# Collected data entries
________________________

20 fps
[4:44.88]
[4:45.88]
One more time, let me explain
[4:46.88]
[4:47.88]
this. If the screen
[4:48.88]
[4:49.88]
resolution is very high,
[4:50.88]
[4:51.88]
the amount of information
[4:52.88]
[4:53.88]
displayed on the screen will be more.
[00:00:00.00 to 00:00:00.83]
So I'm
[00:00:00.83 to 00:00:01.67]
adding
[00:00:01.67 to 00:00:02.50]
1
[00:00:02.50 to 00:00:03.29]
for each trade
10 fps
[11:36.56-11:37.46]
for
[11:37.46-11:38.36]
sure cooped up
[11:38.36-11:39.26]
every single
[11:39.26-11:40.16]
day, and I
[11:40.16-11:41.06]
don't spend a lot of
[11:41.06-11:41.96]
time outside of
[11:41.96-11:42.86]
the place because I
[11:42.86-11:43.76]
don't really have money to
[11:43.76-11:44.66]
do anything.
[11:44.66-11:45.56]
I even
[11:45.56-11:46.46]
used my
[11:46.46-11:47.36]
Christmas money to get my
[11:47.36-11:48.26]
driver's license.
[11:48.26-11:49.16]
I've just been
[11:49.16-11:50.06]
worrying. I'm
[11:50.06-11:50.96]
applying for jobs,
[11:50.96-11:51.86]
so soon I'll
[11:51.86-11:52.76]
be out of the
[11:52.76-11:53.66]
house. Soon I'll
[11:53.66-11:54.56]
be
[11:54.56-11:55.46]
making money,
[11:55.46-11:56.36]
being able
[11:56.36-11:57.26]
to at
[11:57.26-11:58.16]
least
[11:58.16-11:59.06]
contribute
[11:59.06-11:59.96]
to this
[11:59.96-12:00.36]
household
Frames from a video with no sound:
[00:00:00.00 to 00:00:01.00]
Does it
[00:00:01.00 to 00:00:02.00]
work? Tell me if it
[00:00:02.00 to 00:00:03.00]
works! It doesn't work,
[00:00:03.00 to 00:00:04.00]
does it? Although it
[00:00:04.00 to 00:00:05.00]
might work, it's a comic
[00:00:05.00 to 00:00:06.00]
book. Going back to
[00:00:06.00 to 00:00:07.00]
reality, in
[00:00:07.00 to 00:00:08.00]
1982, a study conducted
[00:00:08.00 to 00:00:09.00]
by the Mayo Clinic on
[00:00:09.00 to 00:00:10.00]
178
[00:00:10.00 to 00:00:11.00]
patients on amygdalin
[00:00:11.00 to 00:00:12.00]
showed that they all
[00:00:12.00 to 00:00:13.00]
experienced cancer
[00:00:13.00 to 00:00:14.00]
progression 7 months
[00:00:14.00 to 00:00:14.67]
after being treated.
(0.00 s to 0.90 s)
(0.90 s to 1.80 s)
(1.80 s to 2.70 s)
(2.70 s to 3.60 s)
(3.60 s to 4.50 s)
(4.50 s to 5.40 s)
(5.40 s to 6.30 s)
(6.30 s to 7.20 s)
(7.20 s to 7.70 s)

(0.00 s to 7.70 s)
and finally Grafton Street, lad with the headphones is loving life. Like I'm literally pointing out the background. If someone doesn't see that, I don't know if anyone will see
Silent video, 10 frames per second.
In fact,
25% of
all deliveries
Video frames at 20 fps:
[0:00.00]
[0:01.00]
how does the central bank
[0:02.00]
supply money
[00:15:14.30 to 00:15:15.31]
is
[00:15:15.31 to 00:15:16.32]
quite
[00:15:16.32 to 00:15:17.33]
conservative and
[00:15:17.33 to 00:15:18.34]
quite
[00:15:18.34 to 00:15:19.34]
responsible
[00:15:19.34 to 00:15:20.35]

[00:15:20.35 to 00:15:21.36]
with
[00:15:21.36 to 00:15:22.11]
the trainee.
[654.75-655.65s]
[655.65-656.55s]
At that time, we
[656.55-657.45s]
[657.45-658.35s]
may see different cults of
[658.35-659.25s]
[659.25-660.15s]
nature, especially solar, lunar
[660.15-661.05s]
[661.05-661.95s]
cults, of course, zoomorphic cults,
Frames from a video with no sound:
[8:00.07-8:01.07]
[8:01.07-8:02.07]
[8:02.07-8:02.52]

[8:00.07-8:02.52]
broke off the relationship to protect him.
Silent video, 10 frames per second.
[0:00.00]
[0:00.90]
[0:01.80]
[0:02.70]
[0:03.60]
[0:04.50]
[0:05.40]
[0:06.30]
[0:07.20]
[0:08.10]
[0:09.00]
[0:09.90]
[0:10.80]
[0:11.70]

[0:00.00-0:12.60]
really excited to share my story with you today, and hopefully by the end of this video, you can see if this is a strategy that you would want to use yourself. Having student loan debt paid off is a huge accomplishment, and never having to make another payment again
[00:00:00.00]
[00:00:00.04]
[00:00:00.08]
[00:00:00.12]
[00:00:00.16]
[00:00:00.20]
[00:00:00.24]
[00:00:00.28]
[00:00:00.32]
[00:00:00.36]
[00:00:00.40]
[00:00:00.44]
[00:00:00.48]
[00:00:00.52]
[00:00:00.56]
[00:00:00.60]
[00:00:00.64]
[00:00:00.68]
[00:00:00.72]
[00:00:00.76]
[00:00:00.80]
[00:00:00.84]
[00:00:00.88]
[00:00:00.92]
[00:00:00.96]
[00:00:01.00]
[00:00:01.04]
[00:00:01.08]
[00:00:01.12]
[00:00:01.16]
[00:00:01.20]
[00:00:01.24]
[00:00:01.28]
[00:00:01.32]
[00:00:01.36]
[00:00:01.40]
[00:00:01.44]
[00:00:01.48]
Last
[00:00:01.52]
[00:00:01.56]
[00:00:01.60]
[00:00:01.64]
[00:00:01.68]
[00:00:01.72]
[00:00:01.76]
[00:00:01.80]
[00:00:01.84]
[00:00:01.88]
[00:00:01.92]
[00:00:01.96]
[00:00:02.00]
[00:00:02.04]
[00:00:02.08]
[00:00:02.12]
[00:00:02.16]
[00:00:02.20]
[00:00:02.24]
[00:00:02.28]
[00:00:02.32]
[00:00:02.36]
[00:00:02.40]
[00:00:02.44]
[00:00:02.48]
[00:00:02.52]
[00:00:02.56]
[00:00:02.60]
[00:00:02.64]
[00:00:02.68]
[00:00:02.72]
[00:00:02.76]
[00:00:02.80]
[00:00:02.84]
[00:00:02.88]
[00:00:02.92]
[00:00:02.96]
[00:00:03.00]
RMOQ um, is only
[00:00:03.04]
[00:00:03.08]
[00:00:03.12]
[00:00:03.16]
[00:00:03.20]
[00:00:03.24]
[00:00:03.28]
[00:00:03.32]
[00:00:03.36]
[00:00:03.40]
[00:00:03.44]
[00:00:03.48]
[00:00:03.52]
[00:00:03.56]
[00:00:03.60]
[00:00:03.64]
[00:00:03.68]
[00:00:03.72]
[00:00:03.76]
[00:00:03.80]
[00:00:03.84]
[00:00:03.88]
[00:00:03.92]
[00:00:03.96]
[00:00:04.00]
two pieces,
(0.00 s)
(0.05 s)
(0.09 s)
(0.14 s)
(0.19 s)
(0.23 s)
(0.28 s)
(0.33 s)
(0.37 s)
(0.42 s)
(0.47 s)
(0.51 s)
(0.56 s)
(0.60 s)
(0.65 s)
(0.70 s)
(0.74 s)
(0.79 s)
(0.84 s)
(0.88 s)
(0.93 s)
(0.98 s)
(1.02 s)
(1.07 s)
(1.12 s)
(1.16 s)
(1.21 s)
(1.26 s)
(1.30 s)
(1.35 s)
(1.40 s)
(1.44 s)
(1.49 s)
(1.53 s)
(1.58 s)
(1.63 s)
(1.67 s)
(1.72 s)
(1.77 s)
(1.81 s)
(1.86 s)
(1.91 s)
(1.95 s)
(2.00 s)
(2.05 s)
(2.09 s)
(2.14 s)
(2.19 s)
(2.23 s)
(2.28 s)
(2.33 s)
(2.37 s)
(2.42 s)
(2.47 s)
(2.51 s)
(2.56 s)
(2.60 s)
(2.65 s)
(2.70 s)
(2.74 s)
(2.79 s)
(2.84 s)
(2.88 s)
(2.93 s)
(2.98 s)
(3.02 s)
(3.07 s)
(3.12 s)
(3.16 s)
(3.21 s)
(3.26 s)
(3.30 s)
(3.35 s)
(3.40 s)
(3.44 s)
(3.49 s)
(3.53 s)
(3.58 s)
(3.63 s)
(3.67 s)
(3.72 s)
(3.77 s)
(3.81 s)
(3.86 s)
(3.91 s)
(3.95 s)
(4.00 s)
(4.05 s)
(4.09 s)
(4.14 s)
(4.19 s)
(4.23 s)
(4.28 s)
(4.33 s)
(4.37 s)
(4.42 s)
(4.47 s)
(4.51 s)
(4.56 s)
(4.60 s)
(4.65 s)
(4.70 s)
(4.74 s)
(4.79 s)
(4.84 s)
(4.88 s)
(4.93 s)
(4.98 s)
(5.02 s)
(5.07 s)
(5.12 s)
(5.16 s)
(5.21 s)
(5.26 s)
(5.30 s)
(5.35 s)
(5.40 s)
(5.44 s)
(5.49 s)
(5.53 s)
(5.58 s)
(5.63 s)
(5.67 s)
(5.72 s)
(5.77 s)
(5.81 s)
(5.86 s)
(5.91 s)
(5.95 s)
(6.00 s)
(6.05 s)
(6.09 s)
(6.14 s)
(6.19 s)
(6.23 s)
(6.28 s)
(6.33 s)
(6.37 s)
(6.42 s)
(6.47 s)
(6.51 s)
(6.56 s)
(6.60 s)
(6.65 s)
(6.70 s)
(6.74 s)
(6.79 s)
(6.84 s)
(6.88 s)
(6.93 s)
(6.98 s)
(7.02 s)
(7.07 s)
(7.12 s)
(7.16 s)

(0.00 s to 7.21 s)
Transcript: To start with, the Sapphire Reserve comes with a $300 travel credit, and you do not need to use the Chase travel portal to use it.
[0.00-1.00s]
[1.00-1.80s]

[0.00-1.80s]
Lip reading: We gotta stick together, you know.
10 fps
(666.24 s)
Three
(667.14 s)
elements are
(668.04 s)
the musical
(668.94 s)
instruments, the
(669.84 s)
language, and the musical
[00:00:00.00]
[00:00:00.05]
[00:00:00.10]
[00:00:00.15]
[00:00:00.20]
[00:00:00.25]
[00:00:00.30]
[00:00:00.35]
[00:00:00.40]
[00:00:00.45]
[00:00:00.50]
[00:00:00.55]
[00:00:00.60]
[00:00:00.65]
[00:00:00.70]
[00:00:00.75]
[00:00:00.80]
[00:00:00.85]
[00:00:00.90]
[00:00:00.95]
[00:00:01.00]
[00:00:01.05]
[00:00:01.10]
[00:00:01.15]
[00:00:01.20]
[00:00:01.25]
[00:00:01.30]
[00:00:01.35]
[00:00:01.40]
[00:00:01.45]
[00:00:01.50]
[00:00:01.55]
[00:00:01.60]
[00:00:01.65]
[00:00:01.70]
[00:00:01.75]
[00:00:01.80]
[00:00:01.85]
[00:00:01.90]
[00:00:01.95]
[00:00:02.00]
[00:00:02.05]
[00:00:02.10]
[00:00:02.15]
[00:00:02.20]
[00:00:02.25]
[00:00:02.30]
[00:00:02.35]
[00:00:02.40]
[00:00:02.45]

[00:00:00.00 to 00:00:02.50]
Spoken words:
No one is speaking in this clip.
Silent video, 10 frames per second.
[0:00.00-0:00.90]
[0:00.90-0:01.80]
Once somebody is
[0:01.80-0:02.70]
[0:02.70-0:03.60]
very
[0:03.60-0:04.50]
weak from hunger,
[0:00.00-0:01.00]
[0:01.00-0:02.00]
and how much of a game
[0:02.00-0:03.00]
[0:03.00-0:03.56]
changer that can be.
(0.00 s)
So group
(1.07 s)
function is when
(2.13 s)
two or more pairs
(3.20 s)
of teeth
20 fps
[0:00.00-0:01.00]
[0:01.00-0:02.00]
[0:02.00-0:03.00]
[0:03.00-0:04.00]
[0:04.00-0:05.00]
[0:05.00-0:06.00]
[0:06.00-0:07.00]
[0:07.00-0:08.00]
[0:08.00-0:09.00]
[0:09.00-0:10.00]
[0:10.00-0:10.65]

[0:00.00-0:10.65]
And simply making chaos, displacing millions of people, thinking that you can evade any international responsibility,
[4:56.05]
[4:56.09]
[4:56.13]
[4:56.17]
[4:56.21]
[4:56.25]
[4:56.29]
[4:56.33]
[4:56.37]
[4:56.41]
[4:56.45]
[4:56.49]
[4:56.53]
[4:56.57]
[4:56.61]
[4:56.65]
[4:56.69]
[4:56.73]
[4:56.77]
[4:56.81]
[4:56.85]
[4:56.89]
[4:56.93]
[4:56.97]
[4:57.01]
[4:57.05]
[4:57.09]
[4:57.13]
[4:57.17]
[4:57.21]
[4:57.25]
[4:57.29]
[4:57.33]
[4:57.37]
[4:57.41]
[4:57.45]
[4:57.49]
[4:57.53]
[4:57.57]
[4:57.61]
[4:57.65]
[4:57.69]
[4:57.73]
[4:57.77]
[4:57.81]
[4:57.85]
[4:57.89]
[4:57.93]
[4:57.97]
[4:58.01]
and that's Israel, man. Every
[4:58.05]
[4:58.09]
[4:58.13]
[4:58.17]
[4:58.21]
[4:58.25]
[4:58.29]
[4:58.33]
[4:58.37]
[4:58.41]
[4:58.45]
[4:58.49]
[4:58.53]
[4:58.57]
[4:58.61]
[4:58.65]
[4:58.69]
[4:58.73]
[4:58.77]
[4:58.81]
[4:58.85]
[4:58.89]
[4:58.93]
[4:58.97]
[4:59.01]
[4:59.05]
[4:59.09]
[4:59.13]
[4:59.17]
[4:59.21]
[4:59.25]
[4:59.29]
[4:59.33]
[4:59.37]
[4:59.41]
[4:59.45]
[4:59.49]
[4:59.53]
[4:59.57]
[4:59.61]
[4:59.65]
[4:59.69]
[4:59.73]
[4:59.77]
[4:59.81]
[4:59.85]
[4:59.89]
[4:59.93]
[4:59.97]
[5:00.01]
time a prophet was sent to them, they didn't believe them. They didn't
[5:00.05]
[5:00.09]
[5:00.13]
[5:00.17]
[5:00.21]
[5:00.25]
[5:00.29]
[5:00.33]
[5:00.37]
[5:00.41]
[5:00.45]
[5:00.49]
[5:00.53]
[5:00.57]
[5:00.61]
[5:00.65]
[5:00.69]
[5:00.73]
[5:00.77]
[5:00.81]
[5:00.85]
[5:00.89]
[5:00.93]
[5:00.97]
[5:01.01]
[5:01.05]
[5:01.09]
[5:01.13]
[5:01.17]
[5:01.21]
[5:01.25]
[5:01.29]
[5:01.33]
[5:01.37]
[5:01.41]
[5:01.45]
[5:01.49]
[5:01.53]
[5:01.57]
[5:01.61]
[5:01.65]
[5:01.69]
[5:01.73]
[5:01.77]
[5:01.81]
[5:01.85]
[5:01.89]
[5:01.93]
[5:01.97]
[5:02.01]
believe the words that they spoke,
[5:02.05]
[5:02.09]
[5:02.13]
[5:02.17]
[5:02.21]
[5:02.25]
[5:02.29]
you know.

________________________

# WORK INSTRUCTION
What is needed is a verbatim copy of every line in the records above from the one containing "[00:00:00.08]" down to the one containing "[00:00:03.40]", both included, and nothing more.

# RESPONSE TO THIS EXERCISE
[00:00:00.08]
[00:00:00.12]
[00:00:00.16]
[00:00:00.20]
[00:00:00.24]
[00:00:00.28]
[00:00:00.32]
[00:00:00.36]
[00:00:00.40]
[00:00:00.44]
[00:00:00.48]
[00:00:00.52]
[00:00:00.56]
[00:00:00.60]
[00:00:00.64]
[00:00:00.68]
[00:00:00.72]
[00:00:00.76]
[00:00:00.80]
[00:00:00.84]
[00:00:00.88]
[00:00:00.92]
[00:00:00.96]
[00:00:01.00]
[00:00:01.04]
[00:00:01.08]
[00:00:01.12]
[00:00:01.16]
[00:00:01.20]
[00:00:01.24]
[00:00:01.28]
[00:00:01.32]
[00:00:01.36]
[00:00:01.40]
[00:00:01.44]
[00:00:01.48]
Last
[00:00:01.52]
[00:00:01.56]
[00:00:01.60]
[00:00:01.64]
[00:00:01.68]
[00:00:01.72]
[00:00:01.76]
[00:00:01.80]
[00:00:01.84]
[00:00:01.88]
[00:00:01.92]
[00:00:01.96]
[00:00:02.00]
[00:00:02.04]
[00:00:02.08]
[00:00:02.12]
[00:00:02.16]
[00:00:02.20]
[00:00:02.24]
[00:00:02.28]
[00:00:02.32]
[00:00:02.36]
[00:00:02.40]
[00:00:02.44]
[00:00:02.48]
[00:00:02.52]
[00:00:02.56]
[00:00:02.60]
[00:00:02.64]
[00:00:02.68]
[00:00:02.72]
[00:00:02.76]
[00:00:02.80]
[00:00:02.84]
[00:00:02.88]
[00:00:02.92]
[00:00:02.96]
[00:00:03.00]
RMOQ um, is only
[00:00:03.04]
[00:00:03.08]
[00:00:03.12]
[00:00:03.16]
[00:00:03.20]
[00:00:03.24]
[00:00:03.28]
[00:00:03.32]
[00:00:03.36]
[00:00:03.40]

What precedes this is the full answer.